Stored dataset items:
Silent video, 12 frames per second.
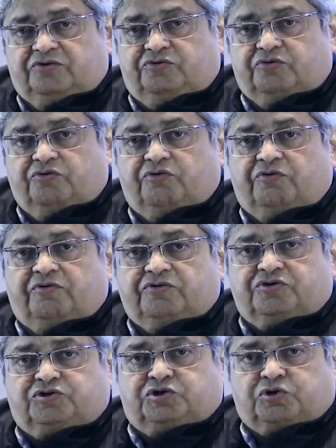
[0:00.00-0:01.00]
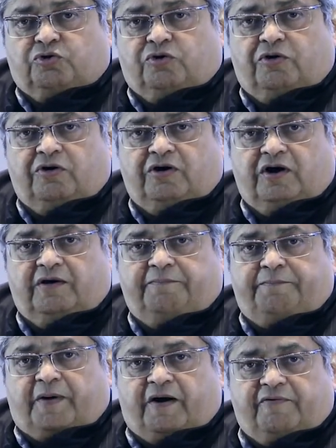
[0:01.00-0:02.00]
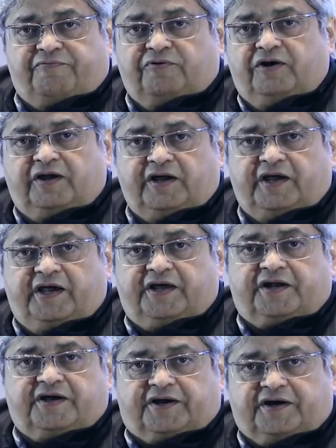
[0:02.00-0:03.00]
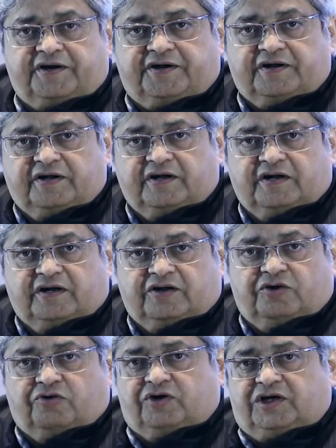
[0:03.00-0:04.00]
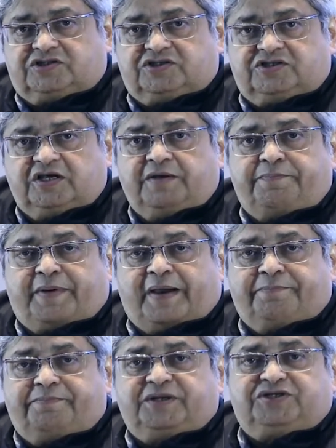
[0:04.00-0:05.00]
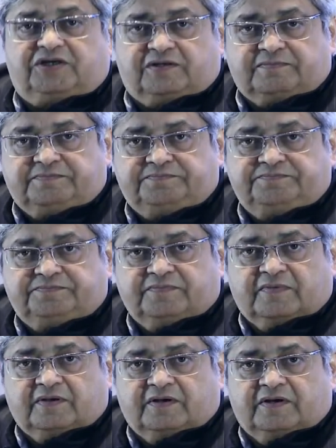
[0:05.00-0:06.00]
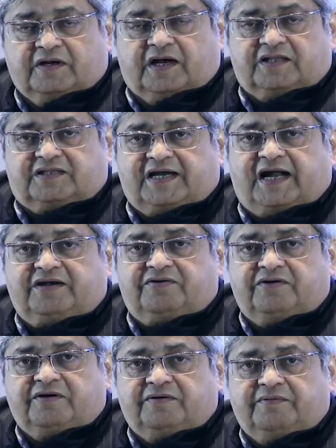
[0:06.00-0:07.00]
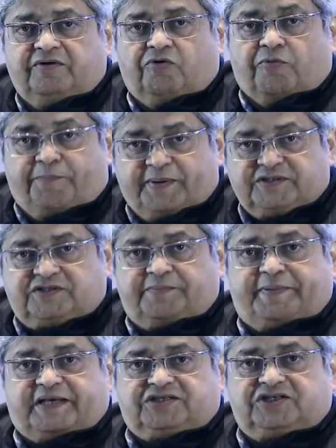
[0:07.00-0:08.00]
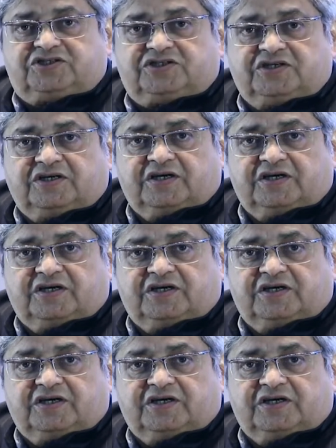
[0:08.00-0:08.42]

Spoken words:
to throw a powerful air current known as CPAP machine, and that opens the passage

What the exercise asks
Drop the images; return the entries above exactly as they appear.

Result of this task
Silent video, 12 frames per second.
[0:00.00-0:01.00]
[0:01.00-0:02.00]
[0:02.00-0:03.00]
[0:03.00-0:04.00]
[0:04.00-0:05.00]
[0:05.00-0:06.00]
[0:06.00-0:07.00]
[0:07.00-0:08.00]
[0:08.00-0:08.42]

Spoken words:
to throw a powerful air current known as CPAP machine, and that opens the passage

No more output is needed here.